### Problem to work on
Only the lines from the one with "[0:01.80-0:02.25]" through the final line below belong in the answer, copied exactly and without pictures.

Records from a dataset
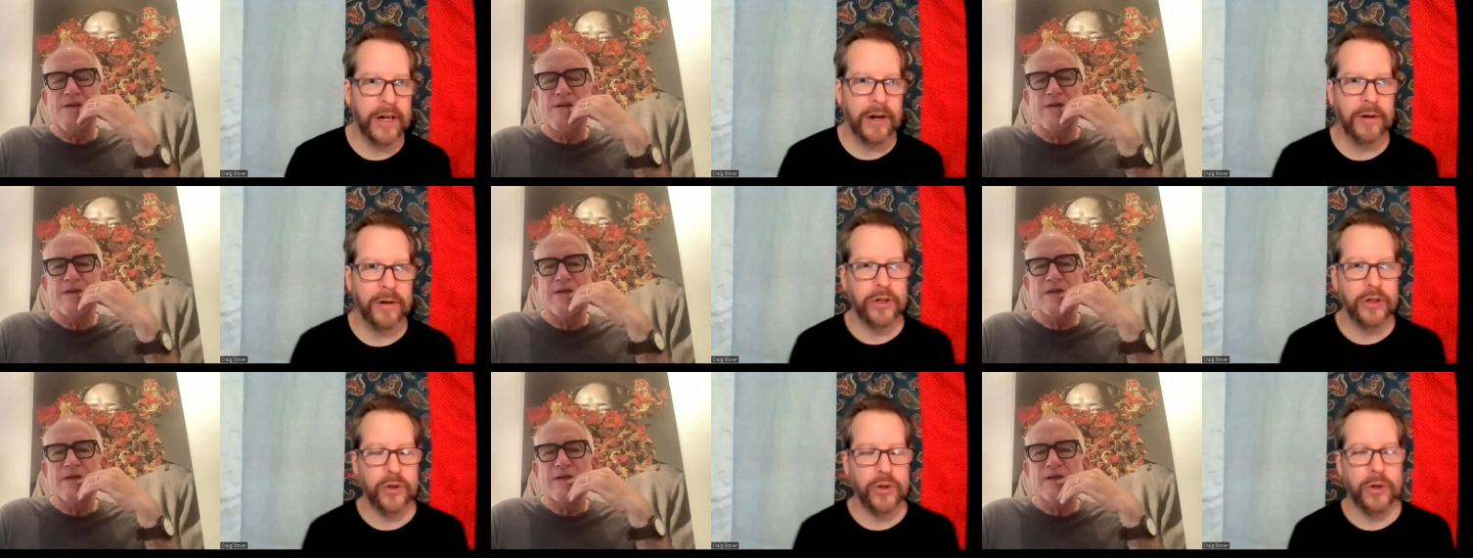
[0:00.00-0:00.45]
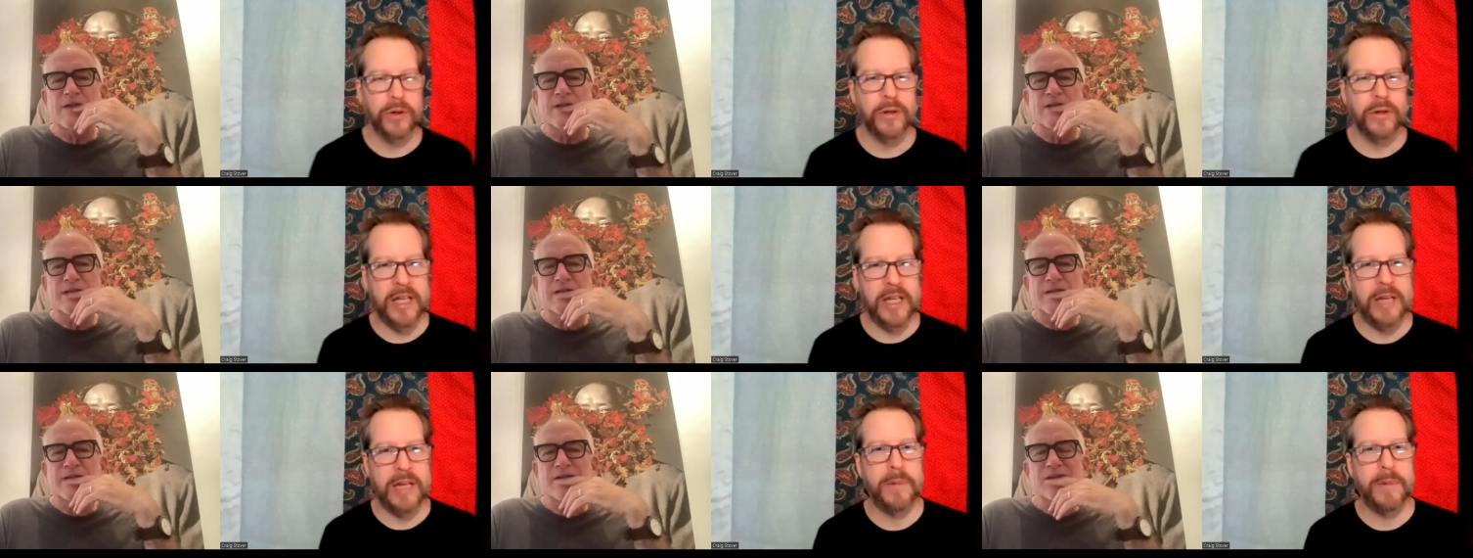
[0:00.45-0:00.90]
Speaker 1: you know to
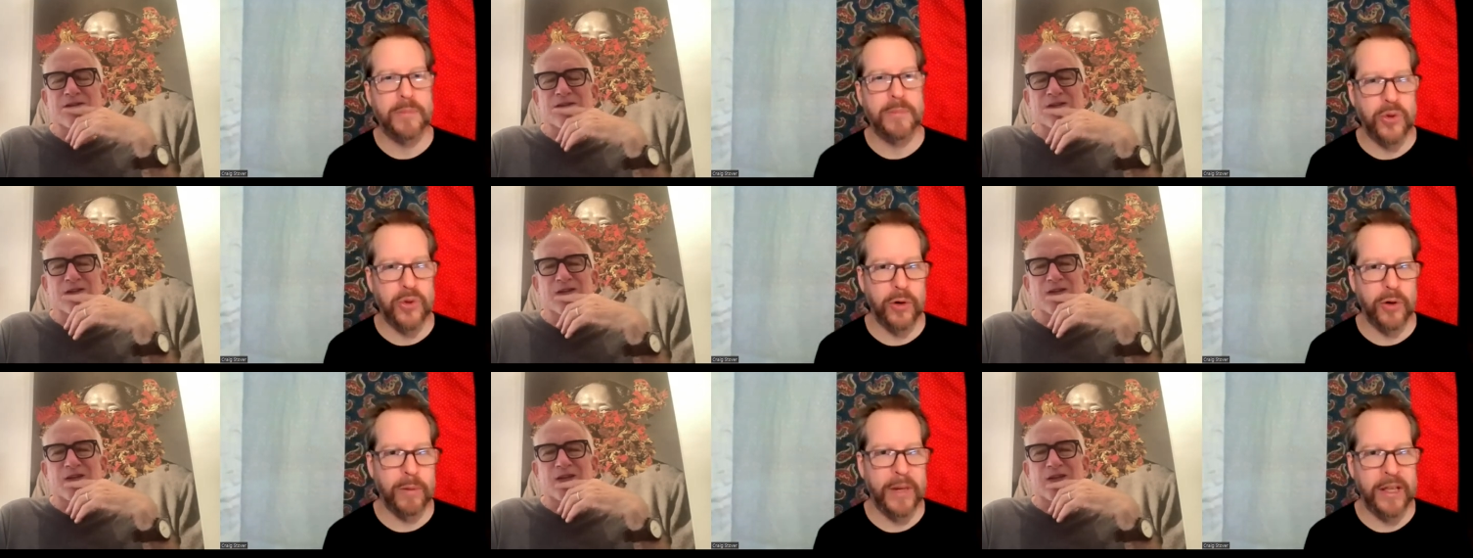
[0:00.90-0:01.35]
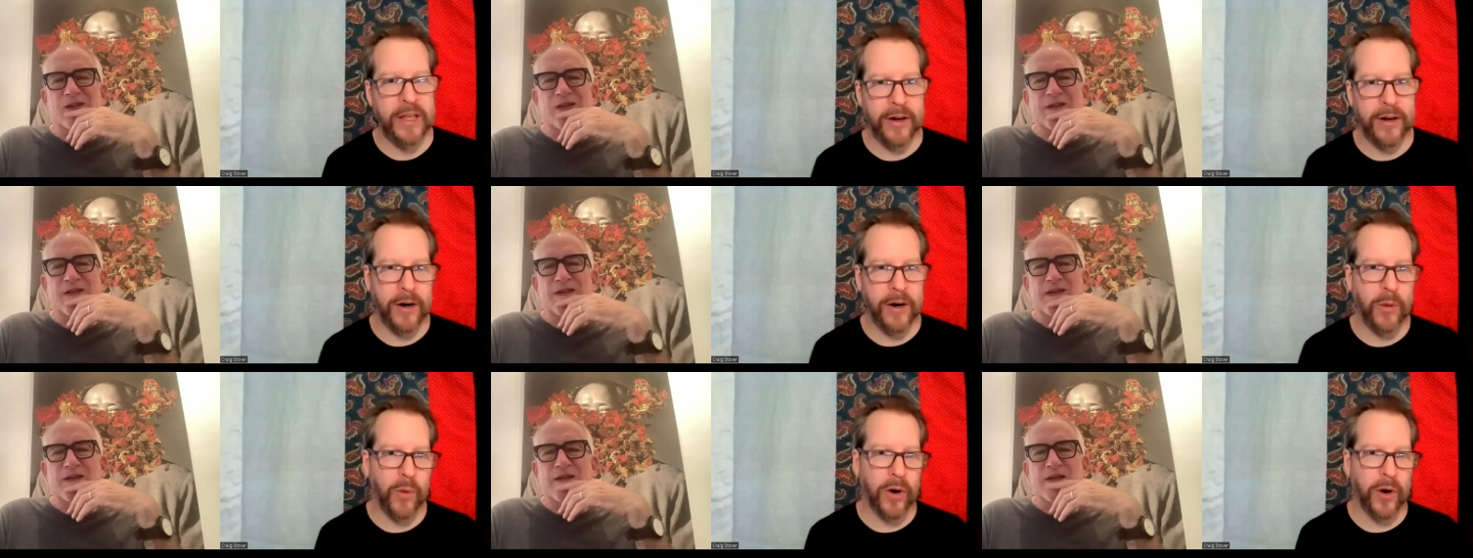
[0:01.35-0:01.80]
keep absorbing
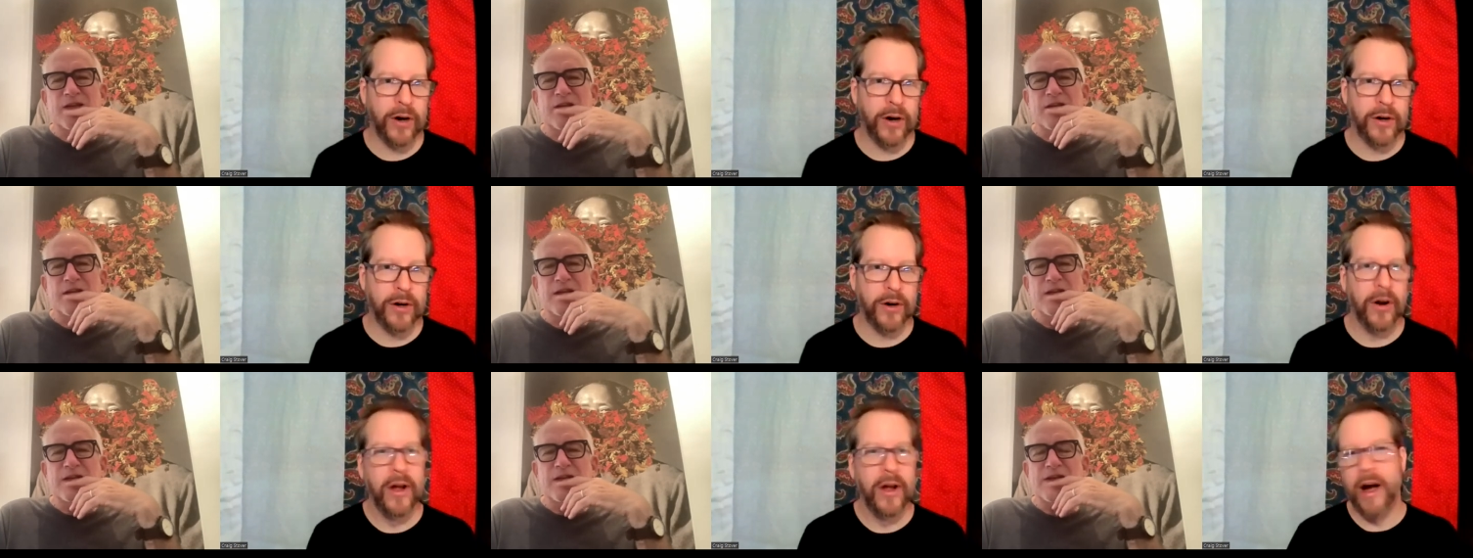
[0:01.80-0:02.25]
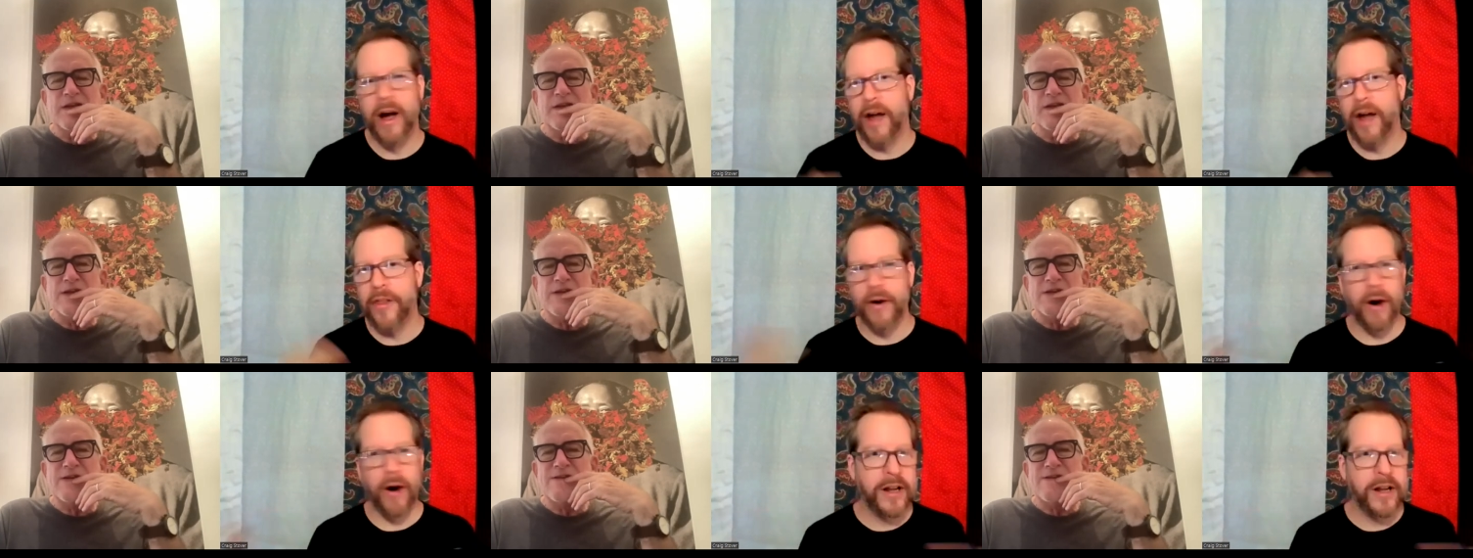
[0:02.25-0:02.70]
their work
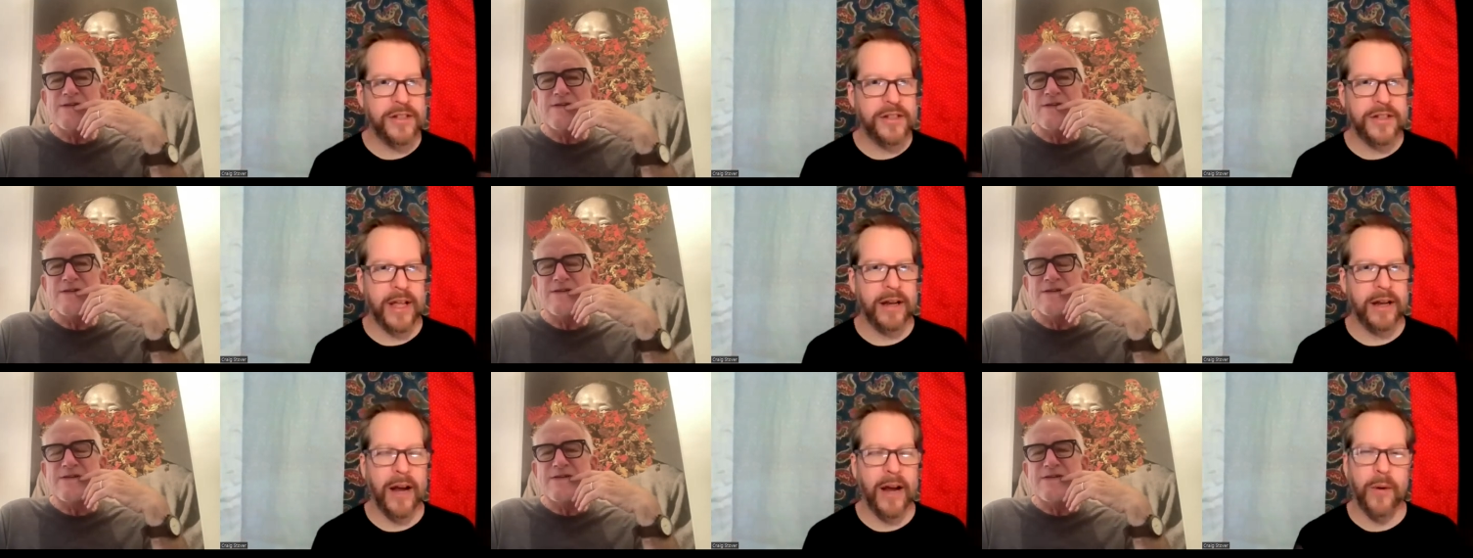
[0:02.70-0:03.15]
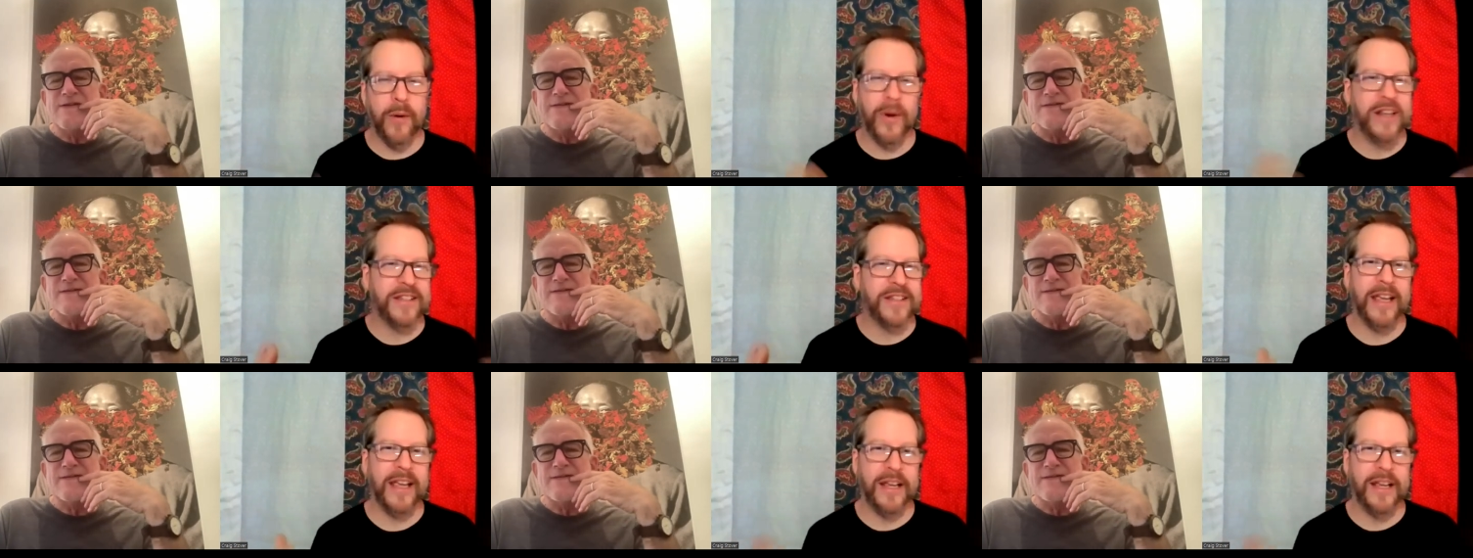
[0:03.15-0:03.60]
other artists that I don't
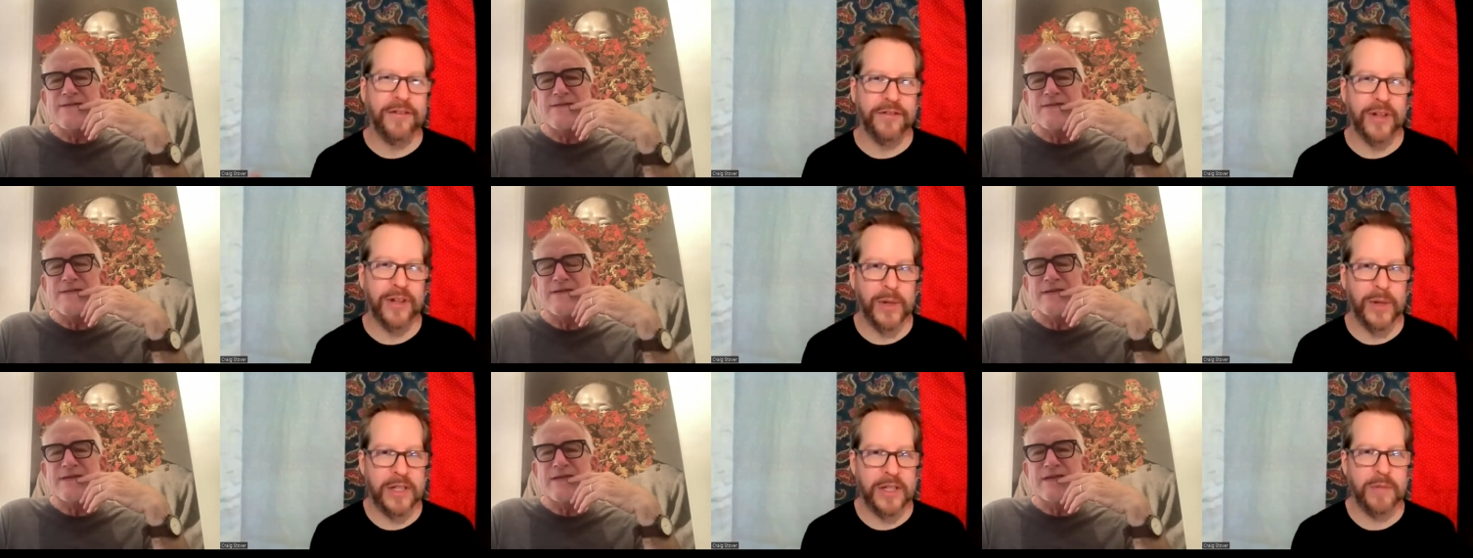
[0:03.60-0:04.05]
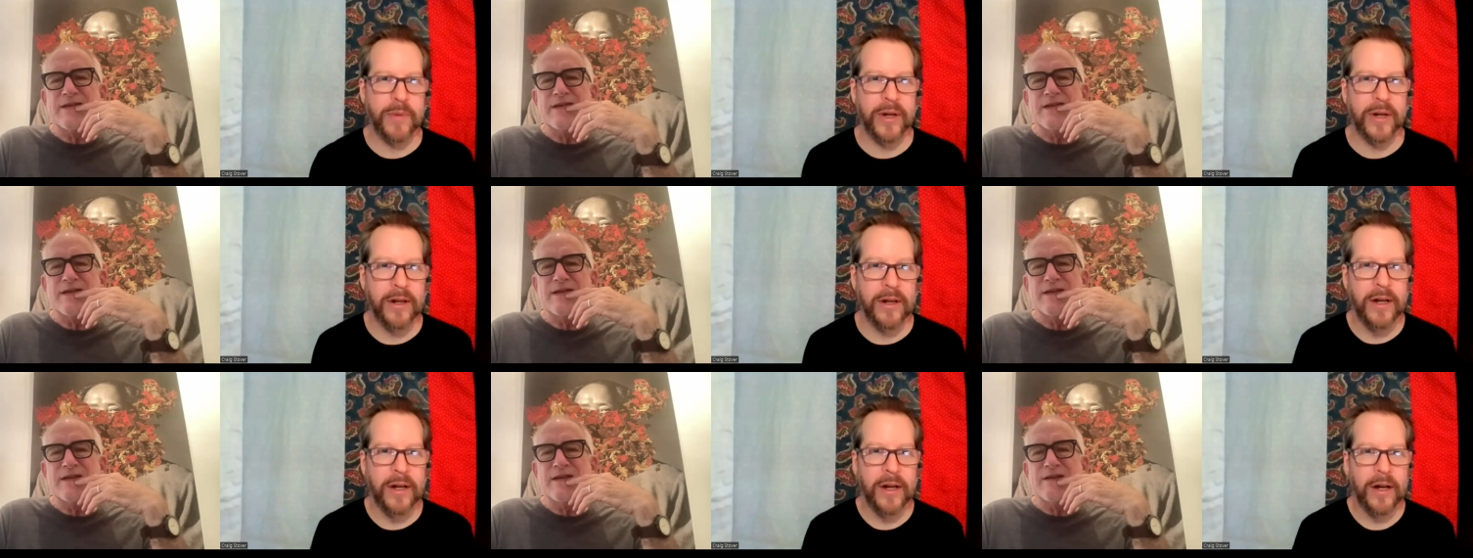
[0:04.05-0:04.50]
want to say influence,
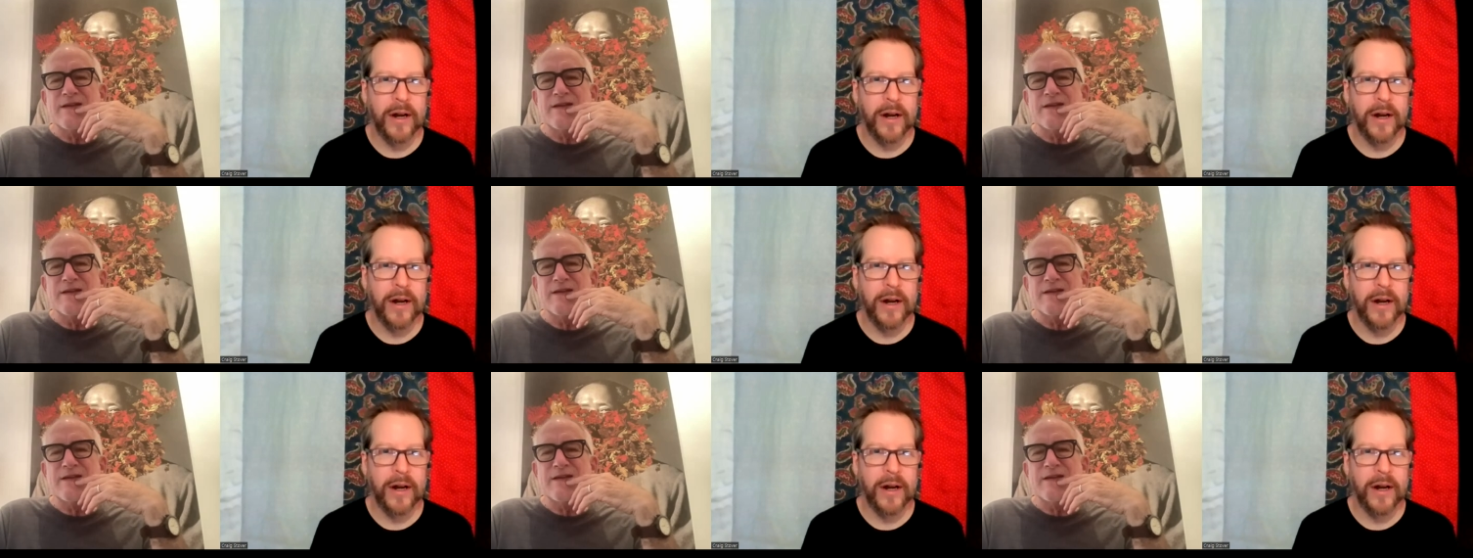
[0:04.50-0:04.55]
but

### Response for this exercise
[0:01.80-0:02.25]
[0:02.25-0:02.70]
their work
[0:02.70-0:03.15]
[0:03.15-0:03.60]
other artists that I don't
[0:03.60-0:04.05]
[0:04.05-0:04.50]
want to say influence,
[0:04.50-0:04.55]
but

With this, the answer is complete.